▸ **TRY IT**
Please return the records below exactly as they appear, leaving every picture out.

▸ **ENTRIES SUPPLIED**
Segment Open

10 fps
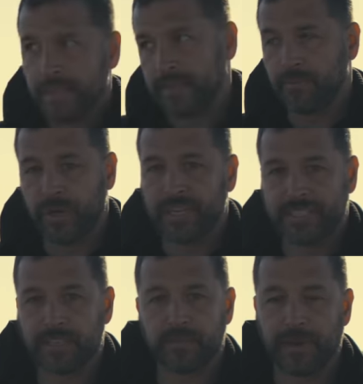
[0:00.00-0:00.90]
dim-witted
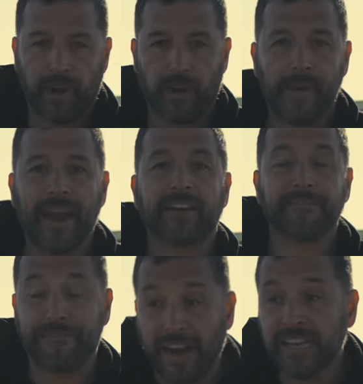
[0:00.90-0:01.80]
10-speed automatic
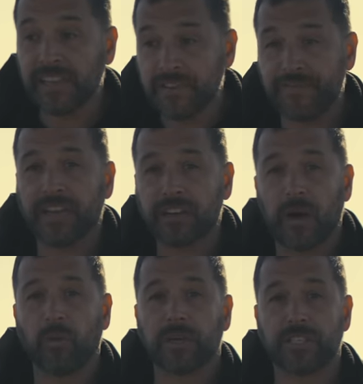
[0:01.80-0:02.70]
finally figured out
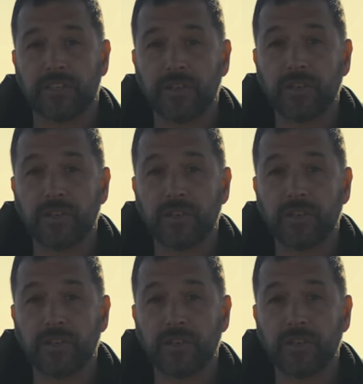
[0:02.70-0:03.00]
what to do,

Segment Closed

▸ **ANSWER**
10 fps
[0:00.00-0:00.90]
dim-witted
[0:00.90-0:01.80]
10-speed automatic
[0:01.80-0:02.70]
finally figured out
[0:02.70-0:03.00]
what to do,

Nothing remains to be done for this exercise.